**Assigned task:** Below are some records; quote exactly the lines from the one that contains "[00:20:23.24]" through the one that contains "[00:20:24.60]", inclusive, and no others.
START Records to process
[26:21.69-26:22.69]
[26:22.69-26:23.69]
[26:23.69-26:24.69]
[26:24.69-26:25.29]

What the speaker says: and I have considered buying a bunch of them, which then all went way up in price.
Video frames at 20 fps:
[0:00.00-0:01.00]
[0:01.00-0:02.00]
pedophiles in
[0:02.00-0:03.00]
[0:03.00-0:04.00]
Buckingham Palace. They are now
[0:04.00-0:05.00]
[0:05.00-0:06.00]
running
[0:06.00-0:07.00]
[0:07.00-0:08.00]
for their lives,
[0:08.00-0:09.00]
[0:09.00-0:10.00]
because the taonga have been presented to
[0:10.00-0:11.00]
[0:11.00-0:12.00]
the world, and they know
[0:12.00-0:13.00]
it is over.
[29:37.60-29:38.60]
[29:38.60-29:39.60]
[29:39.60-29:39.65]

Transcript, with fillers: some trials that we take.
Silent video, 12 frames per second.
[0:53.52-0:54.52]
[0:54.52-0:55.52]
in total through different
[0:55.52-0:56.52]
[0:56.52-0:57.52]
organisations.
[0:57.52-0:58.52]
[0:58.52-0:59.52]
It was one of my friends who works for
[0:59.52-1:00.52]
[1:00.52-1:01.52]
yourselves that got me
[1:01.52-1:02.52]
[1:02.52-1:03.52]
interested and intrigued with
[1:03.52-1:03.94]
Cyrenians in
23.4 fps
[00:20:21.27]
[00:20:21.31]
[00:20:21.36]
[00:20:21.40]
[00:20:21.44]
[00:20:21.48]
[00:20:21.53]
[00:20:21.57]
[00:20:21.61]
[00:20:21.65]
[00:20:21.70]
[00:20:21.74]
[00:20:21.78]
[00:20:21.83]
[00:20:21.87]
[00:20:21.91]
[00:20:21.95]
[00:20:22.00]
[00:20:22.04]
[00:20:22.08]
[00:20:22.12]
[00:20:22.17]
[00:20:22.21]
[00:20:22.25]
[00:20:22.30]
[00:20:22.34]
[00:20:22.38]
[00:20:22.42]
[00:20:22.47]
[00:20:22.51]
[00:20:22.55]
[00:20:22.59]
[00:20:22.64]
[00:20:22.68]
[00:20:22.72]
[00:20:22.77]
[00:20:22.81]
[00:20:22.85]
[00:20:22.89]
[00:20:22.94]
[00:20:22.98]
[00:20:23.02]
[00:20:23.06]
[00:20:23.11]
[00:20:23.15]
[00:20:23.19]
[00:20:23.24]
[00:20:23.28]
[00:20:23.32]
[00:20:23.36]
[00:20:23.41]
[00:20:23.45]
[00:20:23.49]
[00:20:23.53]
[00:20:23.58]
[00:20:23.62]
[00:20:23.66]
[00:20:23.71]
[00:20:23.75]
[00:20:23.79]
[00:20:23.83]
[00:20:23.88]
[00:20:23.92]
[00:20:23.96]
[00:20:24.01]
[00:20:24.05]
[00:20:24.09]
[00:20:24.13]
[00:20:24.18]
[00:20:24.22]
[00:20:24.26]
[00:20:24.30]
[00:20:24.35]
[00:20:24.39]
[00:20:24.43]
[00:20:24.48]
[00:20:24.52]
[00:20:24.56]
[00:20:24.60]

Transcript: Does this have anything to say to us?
END Records to process
**Worked solution:**
[00:20:23.24]
[00:20:23.28]
[00:20:23.32]
[00:20:23.36]
[00:20:23.41]
[00:20:23.45]
[00:20:23.49]
[00:20:23.53]
[00:20:23.58]
[00:20:23.62]
[00:20:23.66]
[00:20:23.71]
[00:20:23.75]
[00:20:23.79]
[00:20:23.83]
[00:20:23.88]
[00:20:23.92]
[00:20:23.96]
[00:20:24.01]
[00:20:24.05]
[00:20:24.09]
[00:20:24.13]
[00:20:24.18]
[00:20:24.22]
[00:20:24.26]
[00:20:24.30]
[00:20:24.35]
[00:20:24.39]
[00:20:24.43]
[00:20:24.48]
[00:20:24.52]
[00:20:24.56]
[00:20:24.60]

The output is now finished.